If you are 30 and living at home, that might not be a good sign but if you are 30 and living at home and you have a defined set of goals that will get you out of your mom’s house within six months, that’s better.

Having Goals also makes you come off as more confident, because if you truly believe in yourself and accomplishing goals, then you’ve clearly got some swagger.

I was treading water for most of my life, not knowing what I wanted to do with my life or really caring until I finally took a full dive into writing.  When I made that leap I realized that I didn’t make this decision to get girls, but when I made the decision and fully immersed myself into writing, I didn’t really care about “getting the girls” anymore.  It just became about the work and my passion for the work.

Quoting myself from about six months ago: “I have sex with words and make sentence babies, and that’s pretty cool.”

8. Great Imagination

I really wish this was the number one quality that girls looked for in a guy.  I’m now going to imagine a world in which it was.

Ahh.. that’s nice.

9. Independent Streak

I really don’t know what to make of this one but I can tell you this: I won’t be asking for help on trying to figure it out!

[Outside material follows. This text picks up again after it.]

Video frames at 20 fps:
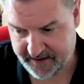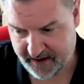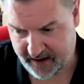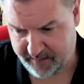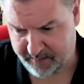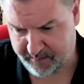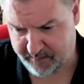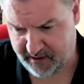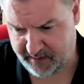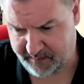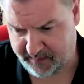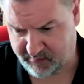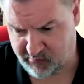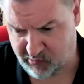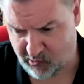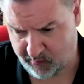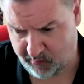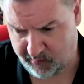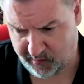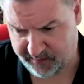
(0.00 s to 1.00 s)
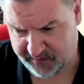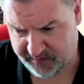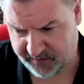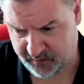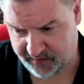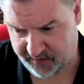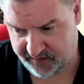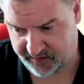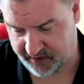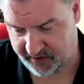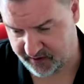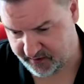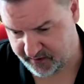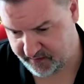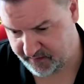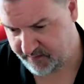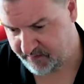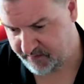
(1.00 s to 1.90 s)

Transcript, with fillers: um, maybe problems with the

10. Passionate and Desirous

This can be related to either your Goals in life or just making the sex.

If a person isn’t passionate about anything, then do they care about nothing?  Most people won’t go out of their way to say that they want a person with money or a person that’s famous or a person that’s got a lot of power but most people agree that the qualities that they look for in a person are many qualities that are possessed by people with: Money, Fame, and Power.

A person that is intelligent, independent, has goals, and is passionate about his/her goals, will usually be successful.  Successful in life as well as love because they are the same qualities that get you the job of your dreams and the girl of your dreams.

More like succ-sex, amirite?

You’ve got to admire the rich and famous people that are still with the person that loved them before they were famous, and admire that person for seeing their potential and passion and supporting them throughout.

11. Bravery and Courage

I’ll fight anyone that doesn’t think this is an important quality in a guy.

12. Compassion

But I’ll forgive you for it and understand that maybe you weren’t raised that way.

13. Decisiveness

Or maybe I won’t.  I don’t know.  No, I will.  Unless you call me a jerk and then I won’t say that I’m sorry.  But if you give me candy and ice cream, I’ll be like “Yeah, you’re alright in my book.”  I think.

14. Dignity and Self-Respect

I don’t even know what I’m doing anymore.  What a stupid article this is.

15. Sense of Integrity

I’m just going to steal somebody else’s answers.

What qualities do you look for in a guy?  What is your top 5?  What do you look like naked?